Since the beginning of this year one million workers have lost their jobs in Spain, bringing the number of those officially unemployed to nearly 3.5 million. The country’s second-largest bank, BBVA, issued a study recently saying that unemployment will rise to 4.1 million by the end of this year and hit 4.5 million in 2010.

Spain’s auto industry, which employs 350,000 is in a particularly desperate condition. Whereas Nissan’s production world-wide fell by 54 percent “year-on-year,” in Spain it dropped by a staggering 90 percent. The drive to cut costs and increase efficiencies in what one government minister described as the “export lungs” of the economy has relied almost entirely on the trade unions. At Nissan the trade unions have agreed to slash 1,680 jobs at its plants in Barcelona.

Last week, the Associated Press carried a report on the situation facing construction worker Antonio Montoya, who until recently “could afford two cars and a nice duplex for his family of six, with a sunny patio and pet canaries singing away.
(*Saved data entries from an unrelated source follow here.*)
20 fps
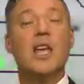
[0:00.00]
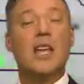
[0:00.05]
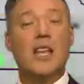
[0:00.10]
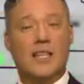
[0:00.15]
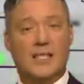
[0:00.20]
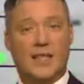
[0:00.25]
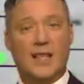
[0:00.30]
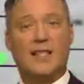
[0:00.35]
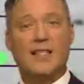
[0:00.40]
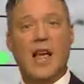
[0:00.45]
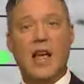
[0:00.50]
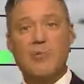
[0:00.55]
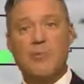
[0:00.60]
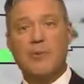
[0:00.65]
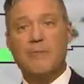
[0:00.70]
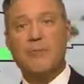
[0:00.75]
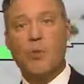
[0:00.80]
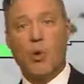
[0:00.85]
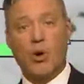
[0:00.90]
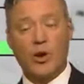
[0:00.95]
It's the type
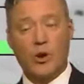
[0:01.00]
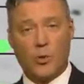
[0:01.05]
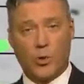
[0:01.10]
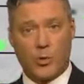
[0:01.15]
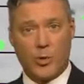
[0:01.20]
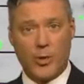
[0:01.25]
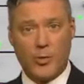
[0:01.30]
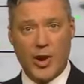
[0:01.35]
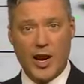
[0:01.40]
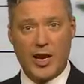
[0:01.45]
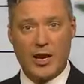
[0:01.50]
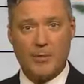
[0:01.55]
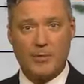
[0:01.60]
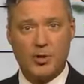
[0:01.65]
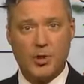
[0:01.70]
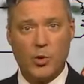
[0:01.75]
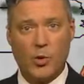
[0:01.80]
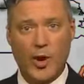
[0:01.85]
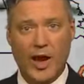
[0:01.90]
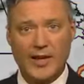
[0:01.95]
of morning where we wake up
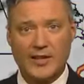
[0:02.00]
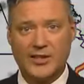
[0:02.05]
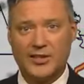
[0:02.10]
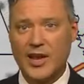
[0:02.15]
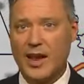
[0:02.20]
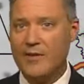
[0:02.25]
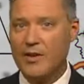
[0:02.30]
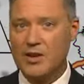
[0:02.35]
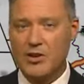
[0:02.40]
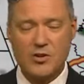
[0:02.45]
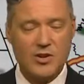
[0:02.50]
to around 70.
Spanish real estate was booming, jobs were abundant, and as Montoya would drive past the unemployment office, he felt like he was gazing at another planet. ‘I would say to myself, I’d never be in that situation.’

Now Montoya has been forced to go to that same office, “catching a bus to save on gasoline, and joins the sullen, ever-growing line. He sniffs out job offers, signs for his 750-euro ($970) monthly benefit and goes back home, often to meals of leftovers. In disgust Montoya states “Imagine now, here I am at age 54, without a job… I don’t know how long I will be able to hold on.”

The AFP global edition March 16 described the fate of La Lantejuela in the south west of the country where “dozens of warehouses where bricks, marble and other building materials were once produced lie idle since a decade-long economic boom came to an abrupt end last year. During the height of the country’s credit-fuelled property boom the dozens of small and medium sized building firms which sprang up in La Lantejuela employed up to 80 percent of the town’s workers as local residents abandoned farm work for more lucrative jobs in construction.”

It continues “Today nearly 75 percent of the town’s economically active population is jobless, one of the highest unemployment rates in Spain, which in turn is the nation with the highest jobless rate in the 27-nation European Union. Between the end of 2007 and the end of last year the number of unemployed in La Lantejuela jumped by 132 percent”.